_What is being asked_.
Once the images are set aside, write out the rest of the records exactly.

Segment Start: Provided records

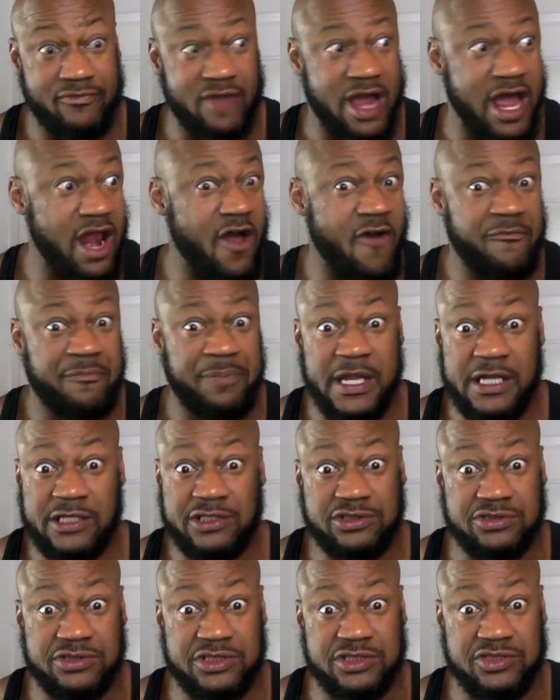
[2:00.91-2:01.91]
right off
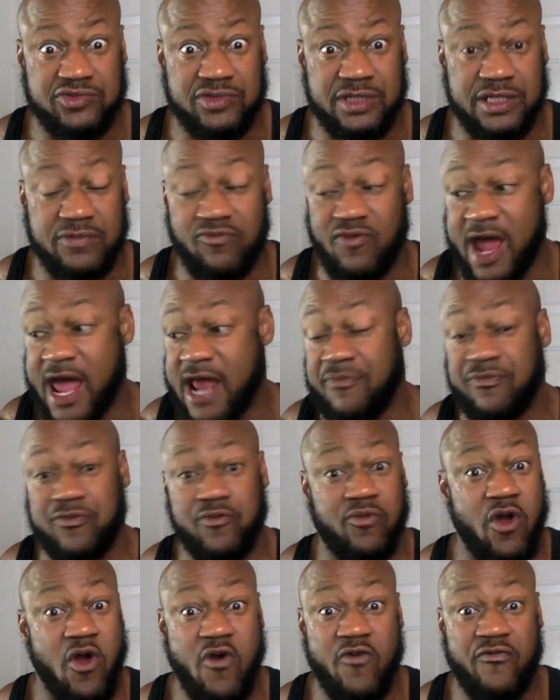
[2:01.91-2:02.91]
Peachtree Street, right up
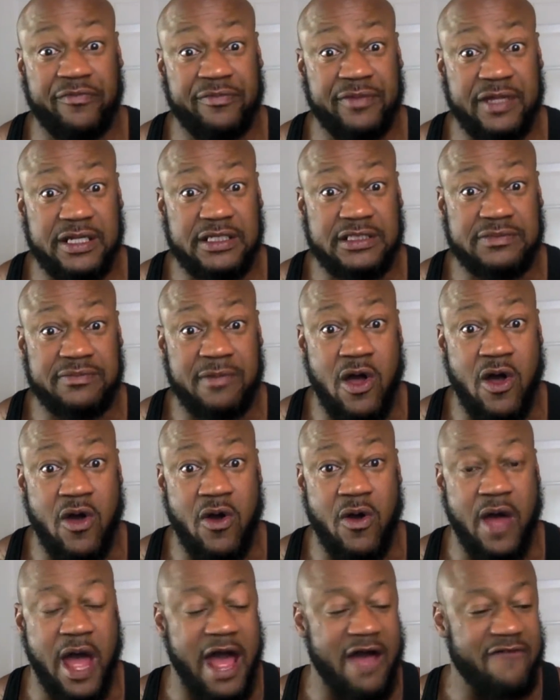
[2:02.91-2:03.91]
the road from Lenox
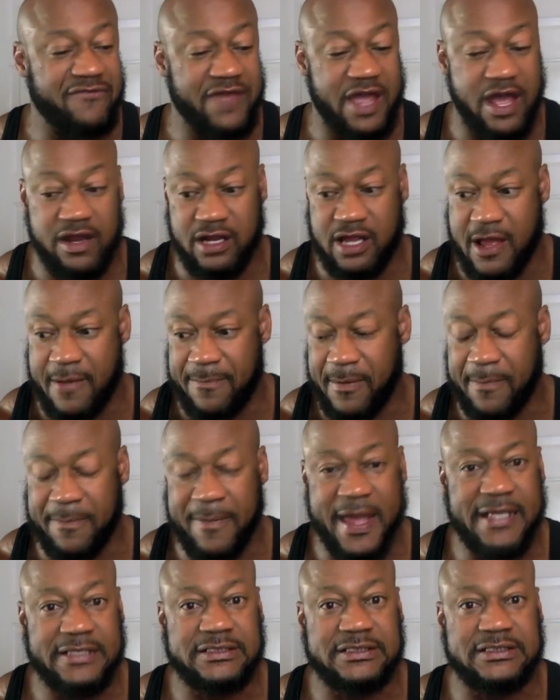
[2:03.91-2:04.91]
Mall. I found a couple of
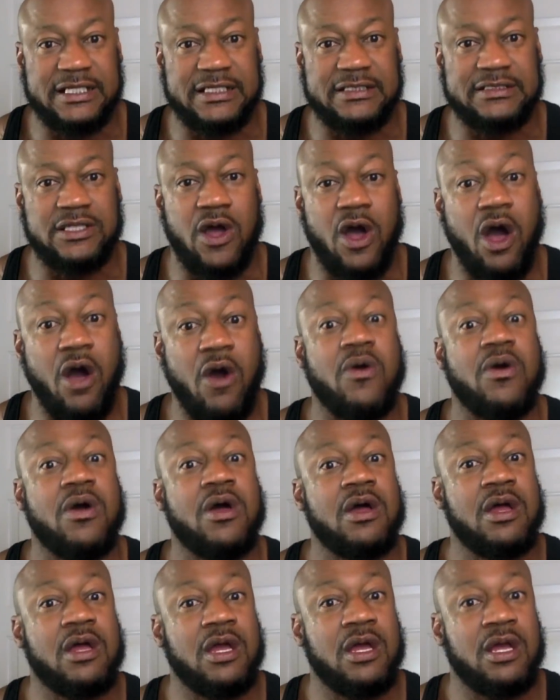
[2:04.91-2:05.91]
places. I said,
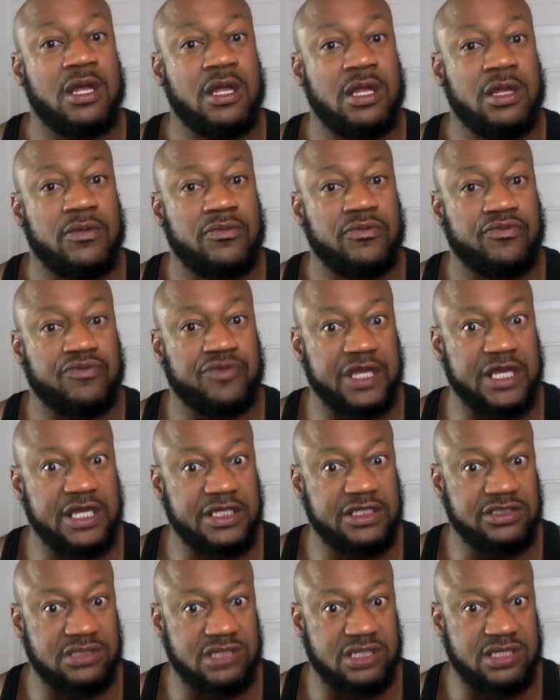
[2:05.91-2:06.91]
oh,
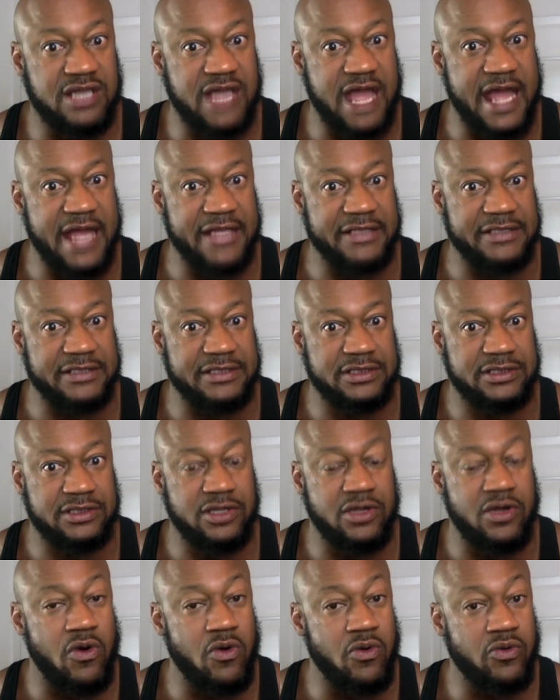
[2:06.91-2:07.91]
these look nice.
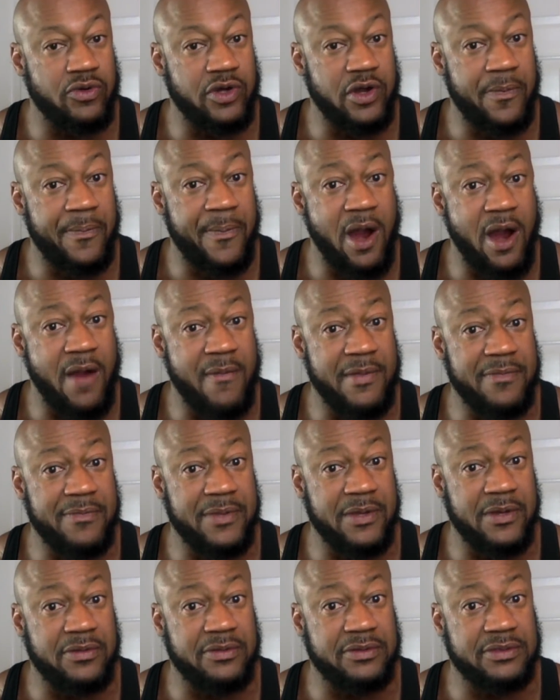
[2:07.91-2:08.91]
They're older apartment
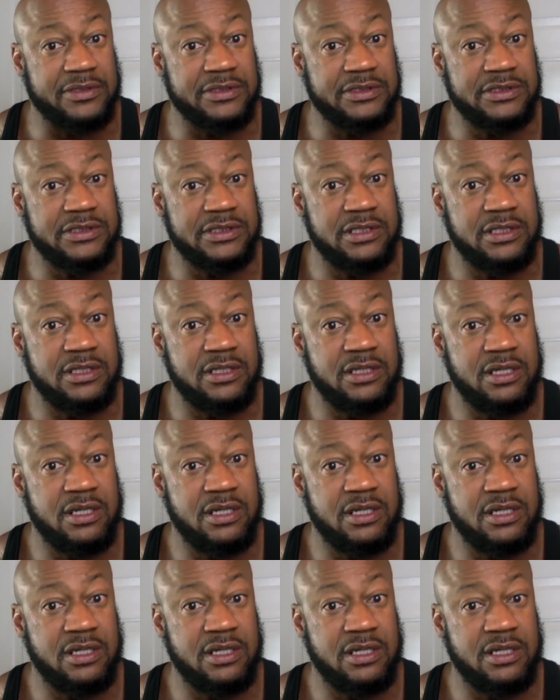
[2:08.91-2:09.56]
buildings,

Segment End: Provided records

_Task solution_.
[2:00.91-2:01.91]
right off
[2:01.91-2:02.91]
Peachtree Street, right up
[2:02.91-2:03.91]
the road from Lenox
[2:03.91-2:04.91]
Mall. I found a couple of
[2:04.91-2:05.91]
places. I said,
[2:05.91-2:06.91]
oh,
[2:06.91-2:07.91]
these look nice.
[2:07.91-2:08.91]
They're older apartment
[2:08.91-2:09.56]
buildings,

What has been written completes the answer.